In anticipation of such an eventuality—and perhaps just to get into the habits necessary to help forestall its seeming a necessity to their betters—those on the edge of “the luxury city” should always remember to keep their voices down, their crime and complaints to themselves, and their willingness to serve wherever they’re needed always at the ready. Separate, if not inelegantly equal, the rich shall have their playgrounds, and the poor theirs.
[1] Kaplan, Don. "Fiat settles copyright claim with Bronx graffiti artists over J.Lo ad." New York Post, 30 Nov 2011.
[2] Community Service Society of New York, "Mapping Poverty in New York City: Pinpointing the Impact of Poverty, Community by Community." January 2008.
[3] Citizens' Committee for Children of New York, Inc. "Concentrated Poverty in New York City: An Analysis of the Changing Geographic Patterns of Poverty." April 2012.
[4 ] According to the Food Research and Action Center as reported by the New York Times.
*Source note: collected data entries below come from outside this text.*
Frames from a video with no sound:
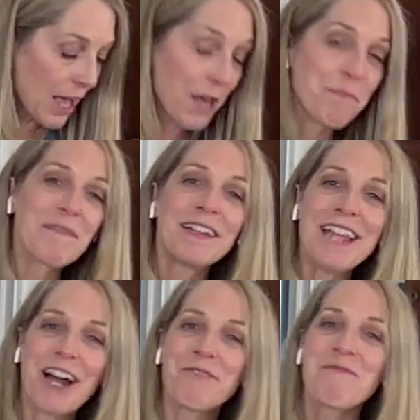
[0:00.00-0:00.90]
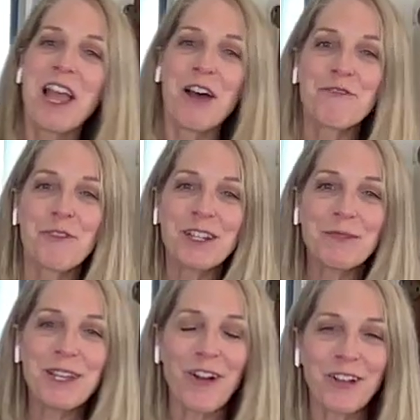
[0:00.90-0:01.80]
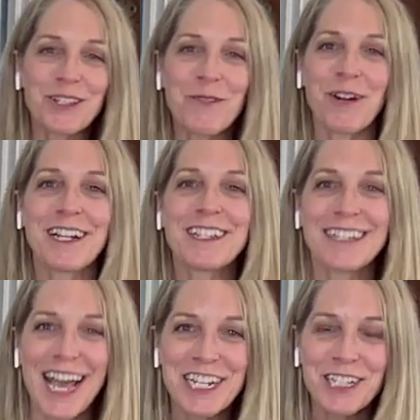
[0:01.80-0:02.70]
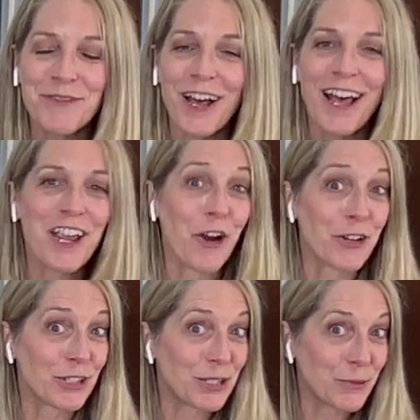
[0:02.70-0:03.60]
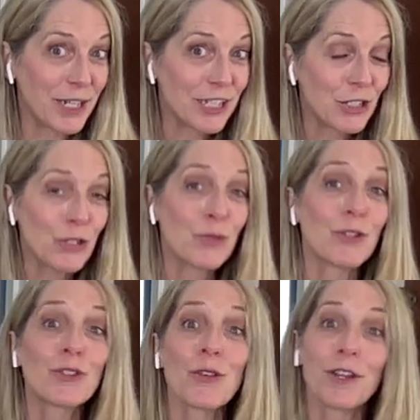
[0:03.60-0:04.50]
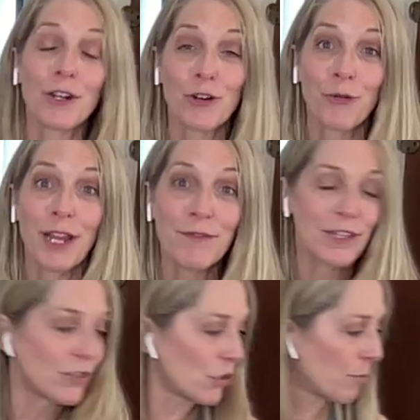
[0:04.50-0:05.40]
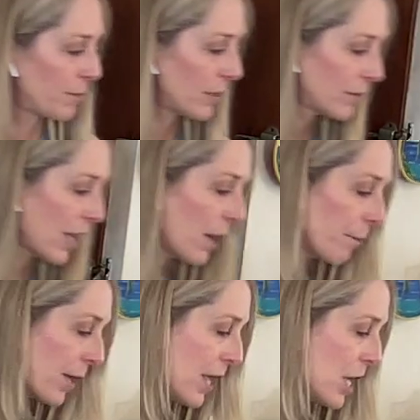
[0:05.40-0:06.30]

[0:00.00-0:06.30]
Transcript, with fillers: Now, of course, we also want to satisfy our sweet tooth so that our cravings don't build up.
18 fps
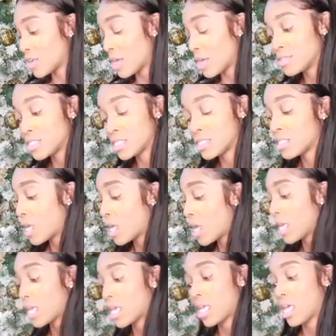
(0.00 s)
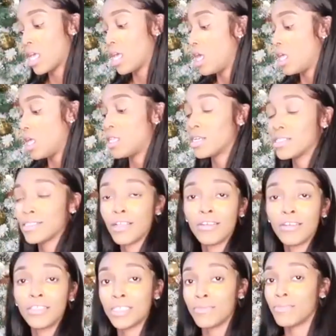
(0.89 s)
I'm just like, look, sir,
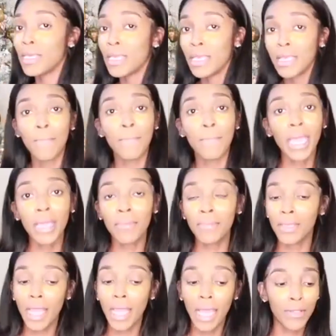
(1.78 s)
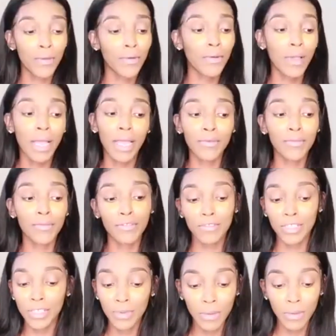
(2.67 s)
it's just me and the baby. I don't know
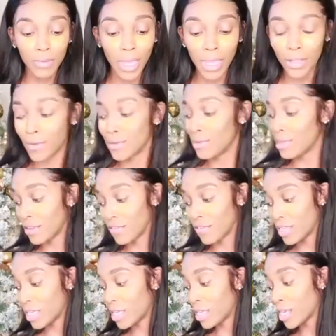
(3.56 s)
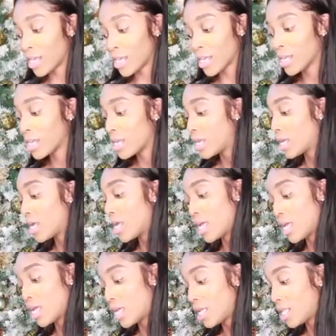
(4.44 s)
these people. I don't live here.
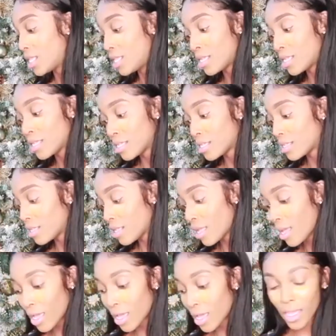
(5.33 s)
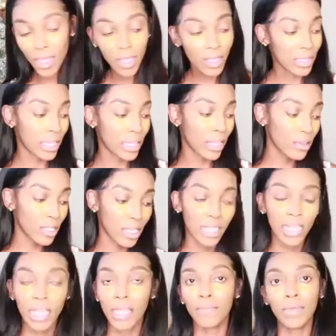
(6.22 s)
They're
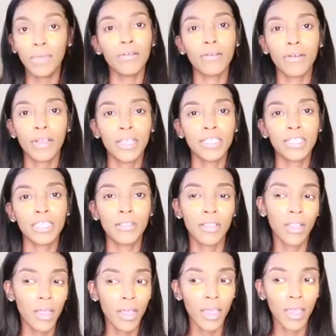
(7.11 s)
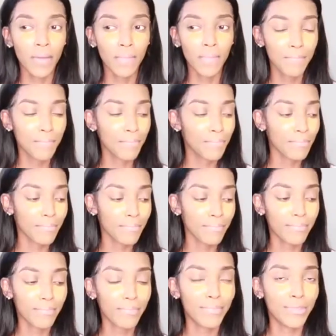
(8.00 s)
looking at me crazy, like,
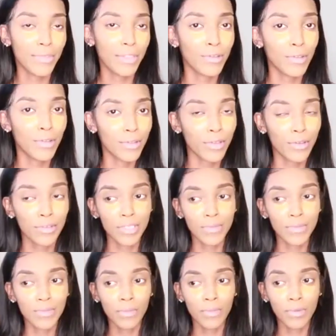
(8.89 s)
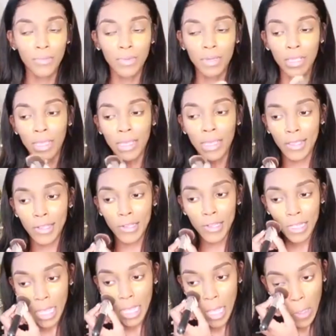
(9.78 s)
you don't know these people, but yeah, you're
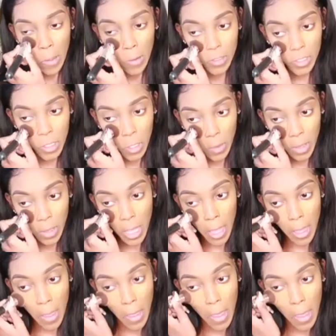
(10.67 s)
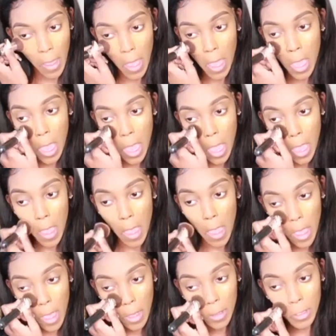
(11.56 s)
in the house. Okay.
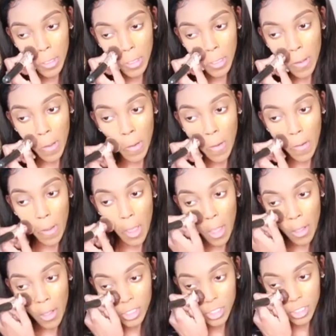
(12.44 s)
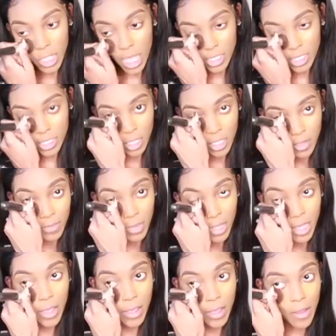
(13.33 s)
So I tell them
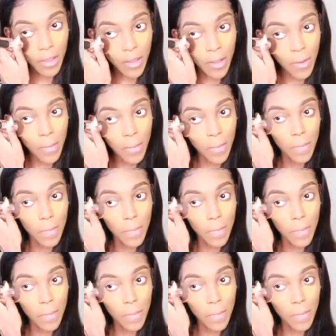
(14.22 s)
that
Dolnick, Sam. "The South Bronx, Plagued by Obesity, Tops a Hunger Survey." New York Times, 12 March, 2010. Rate rounded to the nearest whole number.
[5] All poverty rate statistics come from the Citizens' Committee for Children report referenced above amd are rounded to the nearest whole number.
[6] Dwyer, Jim. "A Smell of Pot and Privilege in the City." New York Times 20 July 2010.
[8] Gregor, Alison. "All This Neighborhood Needs is a Name." New York Times 24 Feb 2012.